127話 晴人くんの夢にわたしがいれば
「わかってる。晴人くんは、佐々木さんや雨音さんを選ぶ権利もあるもの。まだ、わたしが婚約者になったり、結婚したりできるって決まったわけじゃない。それでも、嬉しいの」
「玲衣さん……俺も……」
玲衣さんのことが好きだ、と言おうとした。
でも、言えなかった。もちろん、夏帆や雨音さんたちのこともあるけど、それより、俺は自分が玲衣さんにふさわしいと自分を信じることができなかった。
もちろん、さっきも言ったとおり、玲衣さんと俺が遠見家の後継者に選ばれれば、俺は全力を尽くすと思う。もちろん、玲衣さんのために。
けれど、俺よりも遠見家に、そして玲衣さんにはふさわしい人間がいるのではないか。
ただの無色透明な少年の俺に、玲衣さんを好きだと言い、ともにその重荷を担うことができるのだろうか。
相変わらず、俺は玲衣さんに膝枕をされたままだった。見上げる俺の唇に、玲衣さんが人差し指を当てて、ふふっと笑う。

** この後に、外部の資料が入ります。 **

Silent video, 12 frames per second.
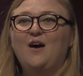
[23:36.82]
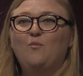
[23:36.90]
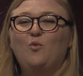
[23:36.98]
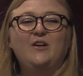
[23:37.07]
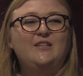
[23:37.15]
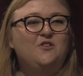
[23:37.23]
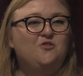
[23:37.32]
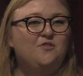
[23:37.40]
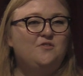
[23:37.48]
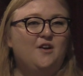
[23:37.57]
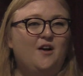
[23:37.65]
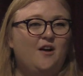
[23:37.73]
Wanted to
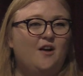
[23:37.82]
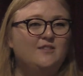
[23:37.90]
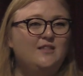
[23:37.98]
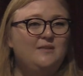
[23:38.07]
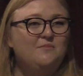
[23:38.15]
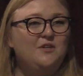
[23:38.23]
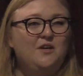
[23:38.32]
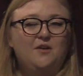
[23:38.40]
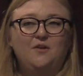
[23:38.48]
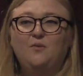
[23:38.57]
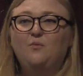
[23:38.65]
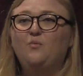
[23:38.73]
introduce our team to
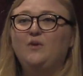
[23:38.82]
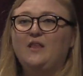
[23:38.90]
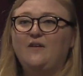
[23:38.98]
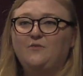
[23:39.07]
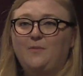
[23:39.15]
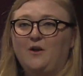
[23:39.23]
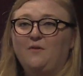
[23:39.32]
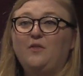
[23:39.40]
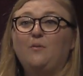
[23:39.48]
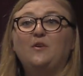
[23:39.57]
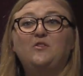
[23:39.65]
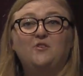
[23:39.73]
you. We'd love to partner with
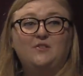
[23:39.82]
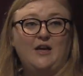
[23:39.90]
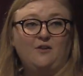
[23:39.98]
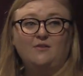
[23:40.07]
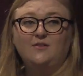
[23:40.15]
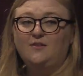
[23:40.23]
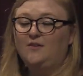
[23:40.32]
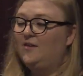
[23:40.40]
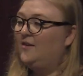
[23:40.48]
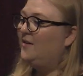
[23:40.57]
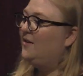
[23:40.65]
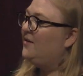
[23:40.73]
you once you're settled.
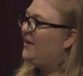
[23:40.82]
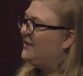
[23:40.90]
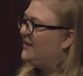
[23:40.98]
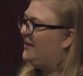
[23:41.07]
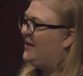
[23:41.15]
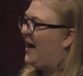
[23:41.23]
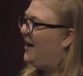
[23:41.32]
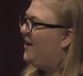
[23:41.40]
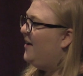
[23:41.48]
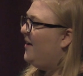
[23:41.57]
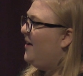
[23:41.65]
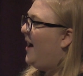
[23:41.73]
Things like that.
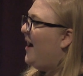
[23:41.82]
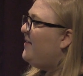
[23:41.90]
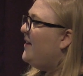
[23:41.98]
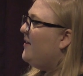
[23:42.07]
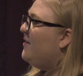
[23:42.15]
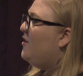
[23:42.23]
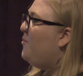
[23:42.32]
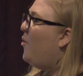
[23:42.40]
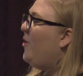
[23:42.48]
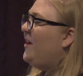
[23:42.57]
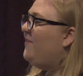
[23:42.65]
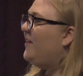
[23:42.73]
I think the
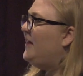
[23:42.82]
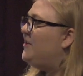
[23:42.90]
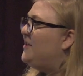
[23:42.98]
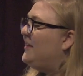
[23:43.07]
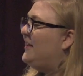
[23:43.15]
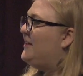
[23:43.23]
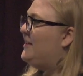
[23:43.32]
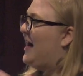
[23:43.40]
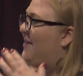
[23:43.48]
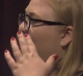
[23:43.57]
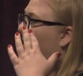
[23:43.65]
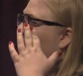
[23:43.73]
point of using LinkedIn
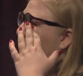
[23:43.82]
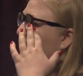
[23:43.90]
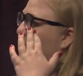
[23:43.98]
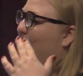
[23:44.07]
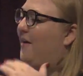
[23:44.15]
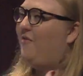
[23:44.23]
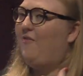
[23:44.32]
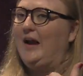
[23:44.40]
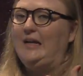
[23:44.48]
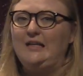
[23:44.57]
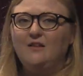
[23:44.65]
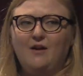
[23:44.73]
Navigator is about
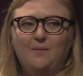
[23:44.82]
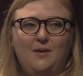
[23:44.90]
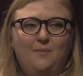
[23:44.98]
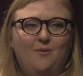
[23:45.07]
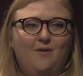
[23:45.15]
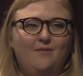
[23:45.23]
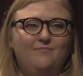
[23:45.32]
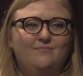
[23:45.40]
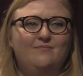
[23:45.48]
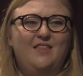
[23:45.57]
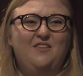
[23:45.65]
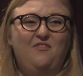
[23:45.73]
finding the right people
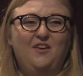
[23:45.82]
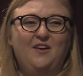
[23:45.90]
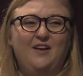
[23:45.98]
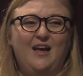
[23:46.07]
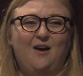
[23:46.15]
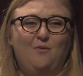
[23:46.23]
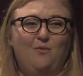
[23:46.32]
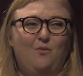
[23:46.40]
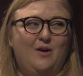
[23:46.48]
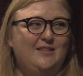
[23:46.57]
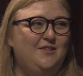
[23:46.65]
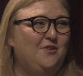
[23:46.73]
and then figuring out
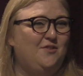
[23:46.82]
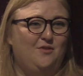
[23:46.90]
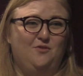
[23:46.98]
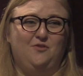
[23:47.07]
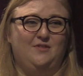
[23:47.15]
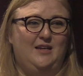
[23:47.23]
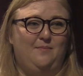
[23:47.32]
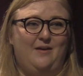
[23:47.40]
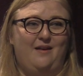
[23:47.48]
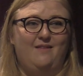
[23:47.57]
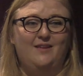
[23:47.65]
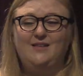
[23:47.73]
what's your social
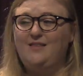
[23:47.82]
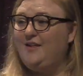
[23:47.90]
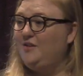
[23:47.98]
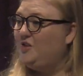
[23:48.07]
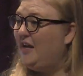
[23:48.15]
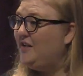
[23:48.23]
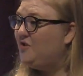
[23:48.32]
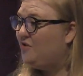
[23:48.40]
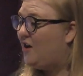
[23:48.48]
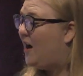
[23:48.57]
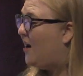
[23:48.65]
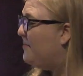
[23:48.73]
tidbit. Is it that they changed
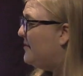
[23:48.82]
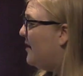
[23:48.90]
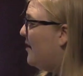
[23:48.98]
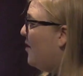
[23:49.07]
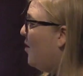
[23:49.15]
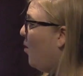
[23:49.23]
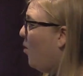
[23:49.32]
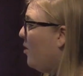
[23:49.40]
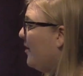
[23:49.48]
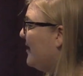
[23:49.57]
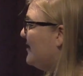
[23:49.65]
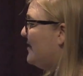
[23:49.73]
jobs
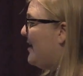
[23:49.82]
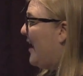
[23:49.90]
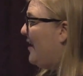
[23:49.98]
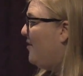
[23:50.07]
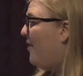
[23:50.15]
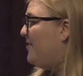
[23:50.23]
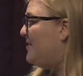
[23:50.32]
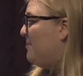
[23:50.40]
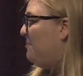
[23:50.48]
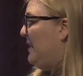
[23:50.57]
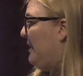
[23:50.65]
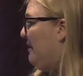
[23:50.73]
or is it that you have
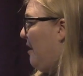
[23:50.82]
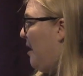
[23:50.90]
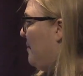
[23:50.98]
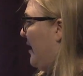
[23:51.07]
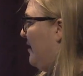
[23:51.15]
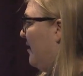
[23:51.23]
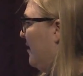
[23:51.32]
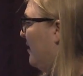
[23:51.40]
something in common?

「今はまだ、言わなくても大丈夫。でも、いつかきっと、晴人くんに言わせてみせるんだから。『俺には玲衣さんしかいない』って。ね?」
玲衣さんは片目をつぶってみせる。
最初に家に来た頃と比べると、玲衣さんはとても表情豊かになった。そんな玲衣さんが可愛くて、俺も玲衣さんから目を離せないようになってしまった。
今も、とてもドキドキしている。琴音は周りの状況を変えて外堀を埋めていこうとした。
でも、気持ちの上では、どんどん玲衣さんに外堀を埋められている気がする。
今も玲衣さんに膝枕して、密着して、目の前には玲衣さんの身体があって……。
冷静ではいられなくなりそうだ。
俺が立ち上がろうとすると、玲衣さんに止められる。
「まだ耳かきが終わってないよ」
「で、でも……」
「晴人くんは今日はわたしに甘やかされていればいいの。だから、これからはわたしのことももっと甘やかして?」
玲衣さんはそう言って、俺の髪をふたたび優しく撫でた。
俺の右耳を揉みしだいて、そして綺麗に拭いてくれて、耳かきを始めてくれる。
慣れてくると、胸のドキドキした鼓動がしだいに収まっていき、また、心地よい安心感へと置き換わっていく。
少し眠たくなってきたかもしれない。
玲衣さんもそれがわかったらしい。
「眠っちゃってもいいよ」
「せっかく玲衣さんと一緒なのに、そんなもったいないことは……できないよ」
「大丈夫。わたしは起きていて、ずっと甘やかしてあげるから」
「寝たら……俺に……」
「キスとかしちゃうかも。晴人くんの寝言もばっちり聞いておいてあげる」
玲衣さんは冗談めかして言う。
俺は答えようとしたが、急速に眠たくなってきて、口を開くこともできなかった。
こんなふうに安心して眠くなってしまうのは、きっと俺が玲衣さんを信頼しているからだ。
琴音との婚約、遠見家の問題、夏帆や雨音さんやユキ……考えないといけないことはたくさんある。
でも、今は俺は玲衣さんに甘えていてもいいのかもしれない。
「おやすみ、晴人くん。晴人くんの夢にわたしが出てくると嬉しいな」
玲衣さんの甘いささやきが聞こえるのとほぼ同時に、俺は睡魔に負け、意識を失った。